# Work task
Transcribe all records below exactly, without images.

# Listed entries
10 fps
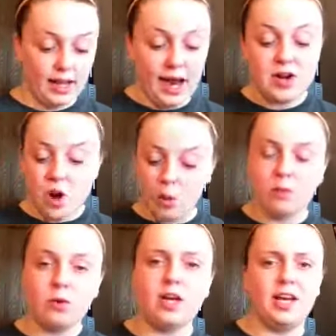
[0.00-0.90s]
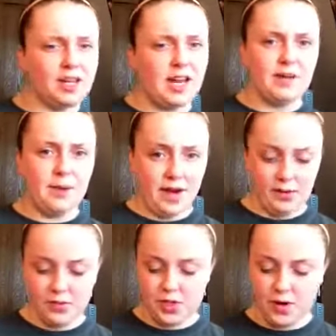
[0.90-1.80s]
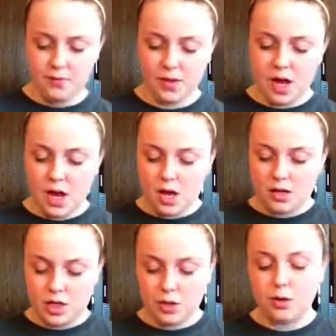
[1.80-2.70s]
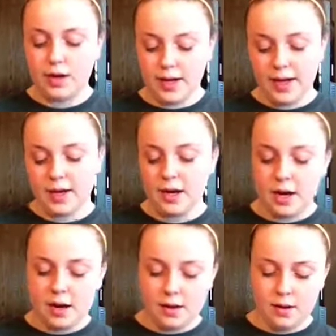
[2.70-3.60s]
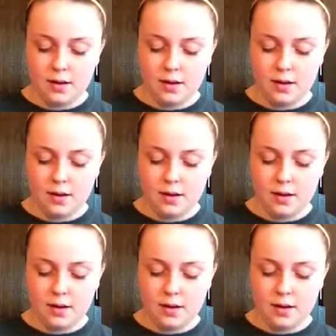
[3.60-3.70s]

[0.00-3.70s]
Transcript: Like, I know I want to get a teddy bear hamster, too, again. Go on.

# Answer below
10 fps
[0.00-0.90s]
[0.90-1.80s]
[1.80-2.70s]
[2.70-3.60s]
[3.60-3.70s]

[0.00-3.70s]
Transcript: Like, I know I want to get a teddy bear hamster, too, again. Go on.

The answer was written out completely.